Next, we create a Pytorch class structure for this dataset. The dataset class is used to load, index, and preprocess samples for training, validation, and testing process.

In [None]:
class Chestxray14Dataset(Dataset):
    ##### Initialize the class #####
    def __init__(self, path_dataset_folder, split = 'train'):
        ## Split parameter is used to specify which process the data is used for,
        ## and it can be 'train', 'val', and 'test'
        
        self.path_image_folder = path_dataset_folder + '/images'
        
        ## Get the filenames of all images in the dataset
        all_images_list = pd.read_csv('image_names_chestxray14.csv')

        ## Read the labels file which needs to be placed in the same folder as this notebook
        label_file = pd.read_csv('./Data_Entry_2017_v2020.csv')
        
        ## Merge labels and images information
        examples_to_use = pd.merge(all_images_list, label_file)
        
        ## This is the name of all possible labels in this dataset.
        ## The corresponding label of each sample is an array of 14 elements in which the elements are ordered
        ## in the same way as "self.set_of_finding_labels" and the value of each element represents the 
        ## presence of that condition in the sample.

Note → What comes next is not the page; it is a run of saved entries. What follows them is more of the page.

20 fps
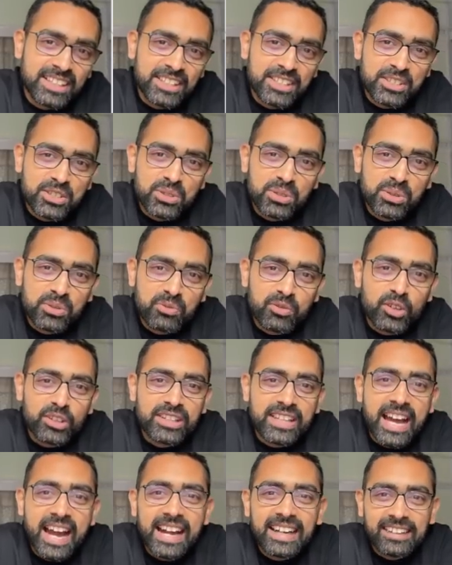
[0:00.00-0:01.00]
So for
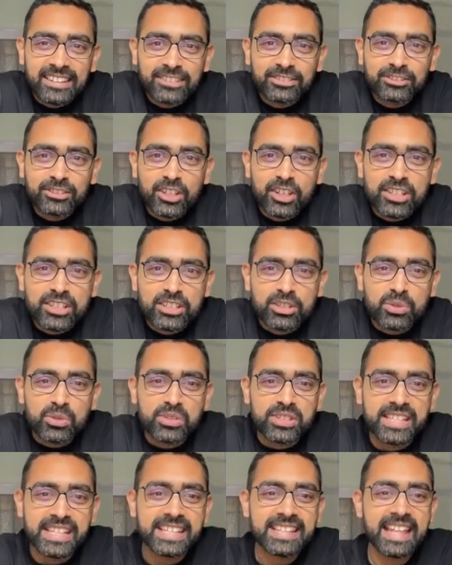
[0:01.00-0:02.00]
that, of course, to
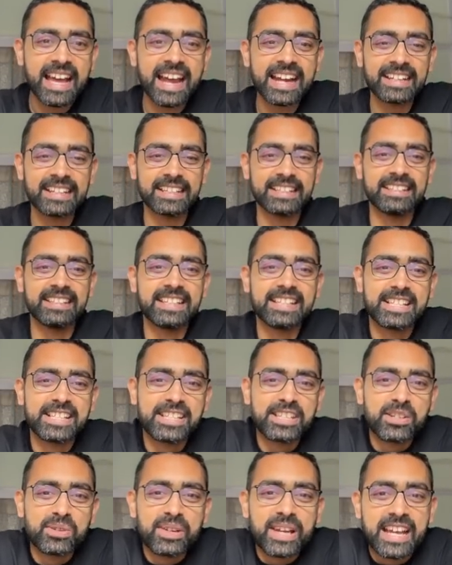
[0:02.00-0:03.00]
see that,
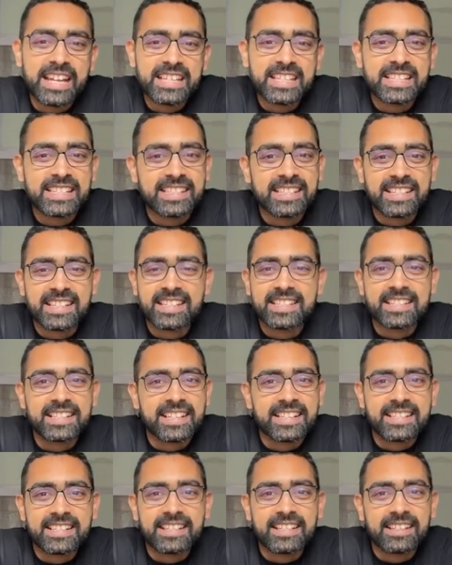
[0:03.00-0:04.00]
this UDISE
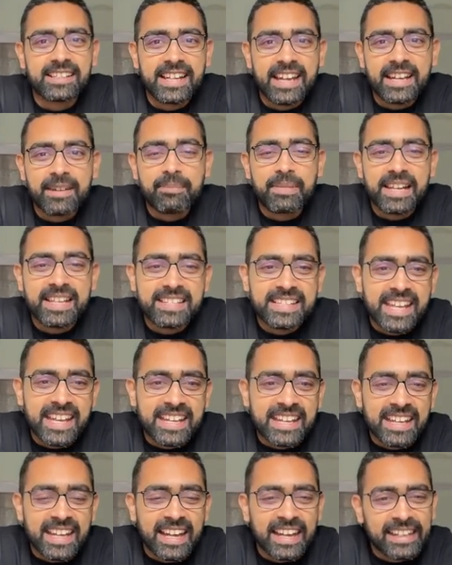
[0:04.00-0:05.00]
is like a blessing.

For example, if "cardiomegaly" and "pneumonia" are the two 
        ## conditions presence a given sample, then the corresponding label of that sample is represented 
        ## by an array  - [0, 1, 0, 0, 0, 0, 1, 0, 0, 0, 0, 0, 0, 0]
        self.set_of_finding_labels = ['Atelectasis', 'Cardiomegaly','Effusion',  'Infiltration', 'Mass',\
                                      'Nodule', 'Pneumonia', 'Pneumothorax', 'Consolidation', 'Edema', \
                                      'Emphysema', 'Fibrosis','Pleural_Thickening', 'Hernia' ]
        
        ## Read labels from the label file
        examples_to_use['Finding Labels'] = examples_to_use['Finding Labels'].str.split(pat = '|')
        examples_to_use['Finding Labels'] = examples_to_use['Finding Labels'].apply(list).\
                                            to_frame(name='Finding Labels')
        for finding_label in self.set_of_finding_labels:
            examples_to_use[finding_label] = examples_to_use.apply(\
                                            lambda x: int(finding_label in x['Finding Labels']), axis=1)
        
        ## Get the list of all patient ids present in the dataset and split into
        ## training, validation and testing by patient id, but not by list of examples
        patient_ids = pd.unique(examples_to_use['Patient ID'])
        patient_ids = pd.DataFrame(get_split(patient_ids, split), columns = ['Patient ID'])
        
        ## Filter the examples to only use the ones that have the chosen patient ids
        examples_to_use = pd.merge(patient_ids,examples_to_use)        
        
        examples_to_use = examples_to_use[['Image Index'] + self.set_of_finding_labels]
        self.image_list = examples_to_use['Image Index'].values
        self.targets = examples_to_use[self.set_of_finding_labels].values
        
        ## Define data augmentation transformations for the input images. In this exercise, we use the following
        ## transformations: square center cropping, resizing to 224x224 (to be similar as ImageNet dataset), 
        ## converting to tensor, normalizing per channel (i.e., R, G, and B) 
        ## with the average and standard deviation of images in the ImageNet dataset        
        self.set_of_transforms = transforms.Compose(
        [CropBiggestCenteredInscribedSquare(),
         transforms.Resize(224),
         transforms.ToTensor(), 
         transforms.Normalize(mean=[0.485, 0.456, 0.406],
                                 std=[0.229, 0.224, 0.225])])
        
    ##### Retrieve a sample with the corresponding index #####
    ## This function retrieve a sample from the dataset at the specified index 
    ## and returns an image and the corresponding label stored in Pytorch tensors     
    def __getitem__(self, index):
        curr_pil_image = Image.open(self.path_image_folder + '/' + self.image_list[index]).convert('RGB')
        image_to_return = self.set_of_transforms(curr_pil_image)
                
        return image_to_return, torch.FloatTensor(self.targets[index])
    
    ##### Get the length of the dataset #####
    def __len__(self):
        return len(self.image_list)
    
    ##### Access the name of conditions in the labels #####
    def get_labels_name(self):
        return self.set_of_finding_labels

We will then use the class function above to create structures for each training, validation, and test set.

In [None]:
## Create datasets for this exercise
train_dataset_ex2 = Chestxray14Dataset(xray14_dataset_folder)
val_dataset_ex2 = Chestxray14Dataset(xray14_dataset_folder, split = 'val')
test_dataset_ex2 = Chestxray14Dataset(xray14_dataset_folder, split = 'test')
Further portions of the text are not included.